To register the dataset, I run Create Big Data Connection.
This creates a BDC with a dataset that I can add to my map or use in analysis. Before I use this dataset for analysis, I’m going to look at the field values in my dataset. I’ll use this information to ensure that essential information like time and geometry are correctly configured for my BDC dataset.
To do this, I run the Preview Dataset From Big Data Connection tool. I provide an input BDC dataset and the output is a table in the geoprocessing messages. This is especially useful when using a large dataset that is too big to open.
From this preview I see a few things:
- I have a lot of fields (see that scroll bar?). I’m not interested in using all of them in analysis.

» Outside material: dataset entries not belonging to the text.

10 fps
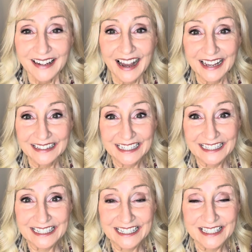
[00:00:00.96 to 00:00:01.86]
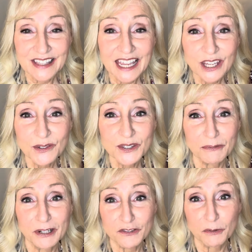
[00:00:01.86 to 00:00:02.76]
Hi, ladies. Thank you so
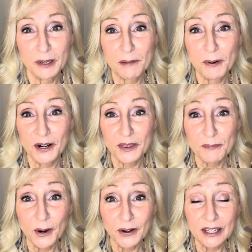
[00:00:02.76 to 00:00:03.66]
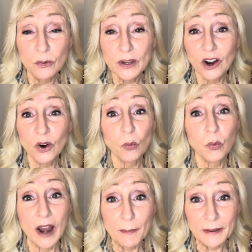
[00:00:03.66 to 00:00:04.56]
much for being a part of the party. We are
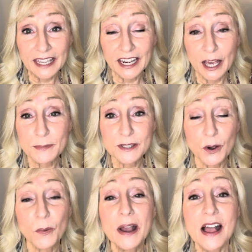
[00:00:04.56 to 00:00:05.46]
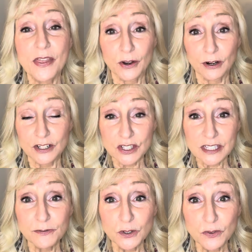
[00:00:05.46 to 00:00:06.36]
wrapping it up. So there are just
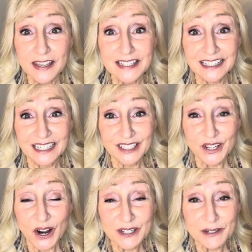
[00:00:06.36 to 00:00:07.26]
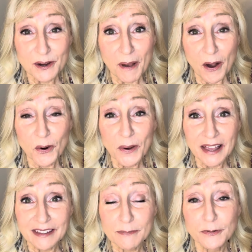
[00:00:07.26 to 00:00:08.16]
a few things I'd like to talk to you about
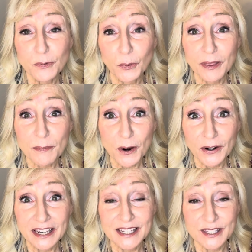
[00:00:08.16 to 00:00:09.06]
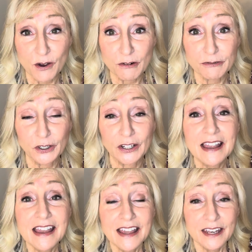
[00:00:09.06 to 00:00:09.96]
quickly before the party is over.
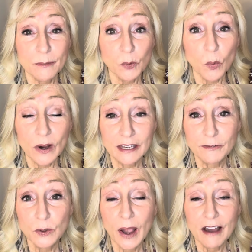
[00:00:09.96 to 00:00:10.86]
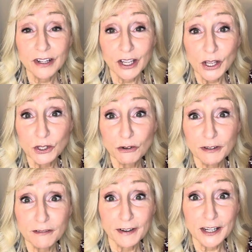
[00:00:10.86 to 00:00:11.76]
Number one, if you haven't gotten your
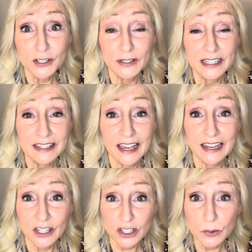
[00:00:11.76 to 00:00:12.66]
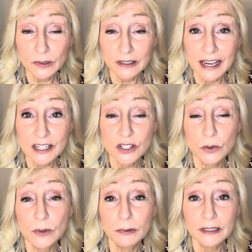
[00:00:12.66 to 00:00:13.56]
Fit Finder in yet and you would like to,
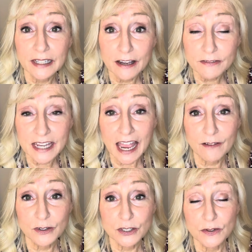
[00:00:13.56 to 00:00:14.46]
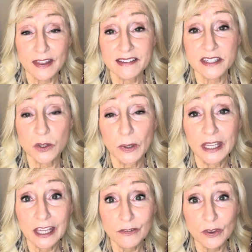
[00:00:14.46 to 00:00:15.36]
we would love to have you do that so that we
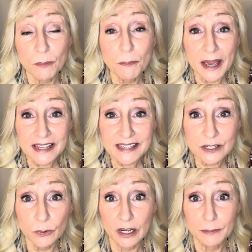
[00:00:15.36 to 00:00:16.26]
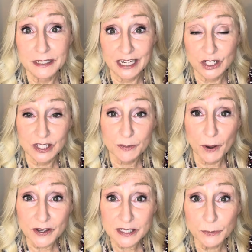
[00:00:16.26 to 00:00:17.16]
can give you the best recommendations
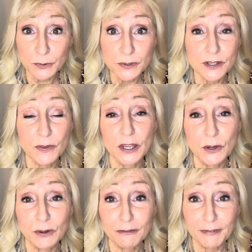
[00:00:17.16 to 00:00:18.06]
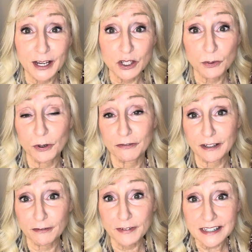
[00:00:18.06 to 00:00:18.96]
possible so that you can find your perfect
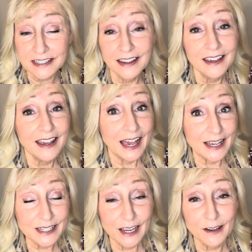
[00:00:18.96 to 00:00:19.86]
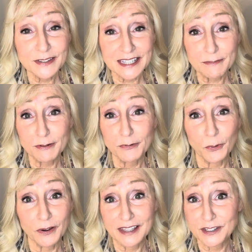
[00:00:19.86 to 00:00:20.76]
fit. As I have said
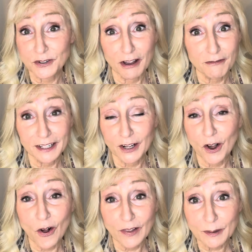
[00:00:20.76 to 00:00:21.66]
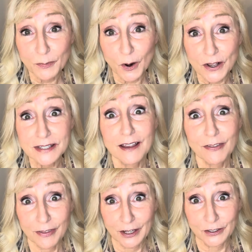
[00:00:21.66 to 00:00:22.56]
before, these do not fit at all like bras
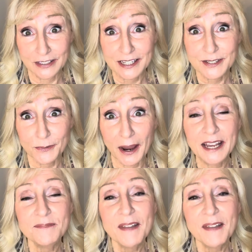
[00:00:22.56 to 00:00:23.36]
thank goodness, right?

- I have a field named BEGIN_DATE_TIME in the format dd-MMM-yy HH:mm:ss. You can see supported time formats here.
- I have fields named BEGIN_LAT and BEGIN_LON that can be used to represent the X, Y location of each feature.
Given the above information, I want to update my big data connection to hide fields I’m not interested in using, and make sure that the time and geometry on this dataset use the fields and formats I’ve outlined above.
To do this, I use the Update Big Data Connection Dataset Properties tool. This tool allows you to change how a dataset is represented. Once I’ve picked my dataset to update, I’ll make changes in the Fields, Geometry, and Time sections.
In the Fields section, I uncheck the Show checkbox for fields that don’t have information that I’m interested in using in analysis. I’m only interested in keeping the EPISODE_ID, EVENT_ID, STATE, EVENT_TYPE, BEGIN_DATE_TIME, BEGIN_LAT, BEGIN_LON, and EVENT_NARRATIVE fields so I uncheck all others. This doesn’t delete anything from the underlying data (no BDC actions will ever delete or modify the existing datasets!), but simply hides the field for use in visualization or analysis.
I want to make sure the correct fields are being used to represent geometry. In the Geometry section, I verify that the BEGIN_LAT and BEGIN_LON fields are used for Y, X, and they are – so no changes there.
The Time section outlines the date time fields and formats to be used in analysis. Here I see that the BDC is using a different field than the one I want to use, so I simply pick the field I’m interested in and include the formatting of in the input time field, in this case: dd-MMM-yy HH:mm:ss.
Now that I have made all the changes, I run the Update Big Data Connection Dataset Properties tool and my BDC dataset is updated to use my changes. Want to be sure? Run the Describe Dataset tool. This will produce a summary table of fields, as well as a summary of the geometry and time. To check if time is correct – since it can be difficult to know if your time format is correct – check the time section in the Describe Dataset messages:
Here we can see that we don’t have any empty time values. If we made a mistake in registration, the time values would show up as empty, and you wouldn’t see a temporal extent.
Now the data is ready for analysis!
I chose to run one of my favorite tools, Aggregate Points, for a quick understanding of my data and how it looks over time. Other ideas include analysis from the following blog by Kevin Butler that uses the same data. If you want to copy your data to another source, like a file geodatabase or shapefile, use the tool Copy Dataset from Big Data Connection.
With big data connections you can save time and resources preparing your dataset for analysis. Instead of having to merge datasets into a single dataset, converting time or geometry fields, you can use your data as is. Remember, don’t be fooled by the name, big data connections are for all sizes of datasets.